Jacob Wohl and Jack Burkman plead guilty to felony telecommunications fraud 

Far-right operatives Jacob Wohl and Jack Burkman pleaded guilty to felony telecommunications fraud yesterday. According to Cleveland.com, the pair "placed thousands of robocalls with false information to largely minority and Democratic voters in Cleveland in the months before the November 2020 election." They face up to a year in state prison.

From Cleveland.com

The two were charged in October 2020 after prosecutors said their group, Project 1599, placed more than 3,500 robocalls that spread misinformation to targeted voters on Cleveland's East Side and in East Cleveland.

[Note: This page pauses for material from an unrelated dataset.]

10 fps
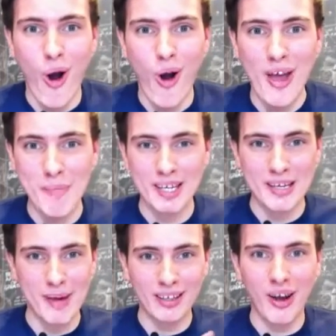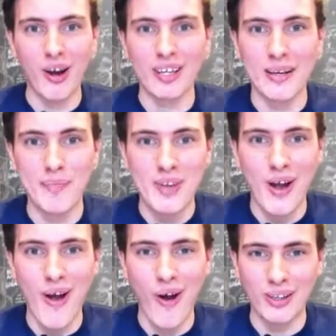or hit me an email at
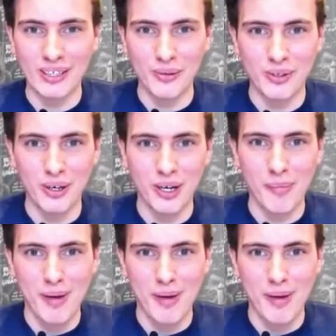ollie@ollieluke.com,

The calls featured a woman warning voters against being "finessed into giving your private information to the man" and that if they voted by mail, police and debt-collection agencies would use their personal information to arrest them for outstanding warrants or collect outstanding debts, according to court filings. The call also claimed the U.S. Centers for Disease Control could use their information to institute a mandatory vaccination program.

Both claims are false.

Wohl and Burkman are notorious for orchestrating laughably ineffective smear campaigns against politicians and government employees who stray from MAGA ideology. They accused Robert Mueller of sexual harassment, Elizabeth Warren of having an affair, Ilhan Omar of incest, and Pete Buttigieg of rape. They also tried to defame Anthony Fauci with a phony sexual assault claim.

From The Cut:

For their most recent stunt, the pair reportedly hired a woman to say that Dr. Anthony Fauci, the director of the National Institute of Allergy and Infectious Diseases, had attempted to assault her in a hotel in 2014. This scheme fell apart, in a typically Wohlian fashion, after the woman in question reached out to a journalist to say Wohl and Burkman had paid her to make the claim, and that it was untrue.

Wohl and Burkman's troubles are far from over. From The Washington Post:

The men have been sued in federal court in New York City and face a $5.1 million fine levied by the Federal Communications Commission. Wohl and Burkman are appealing criminal charges filed against them in Detroit stemming from a similar bogus robocall scheme targeting Black voters.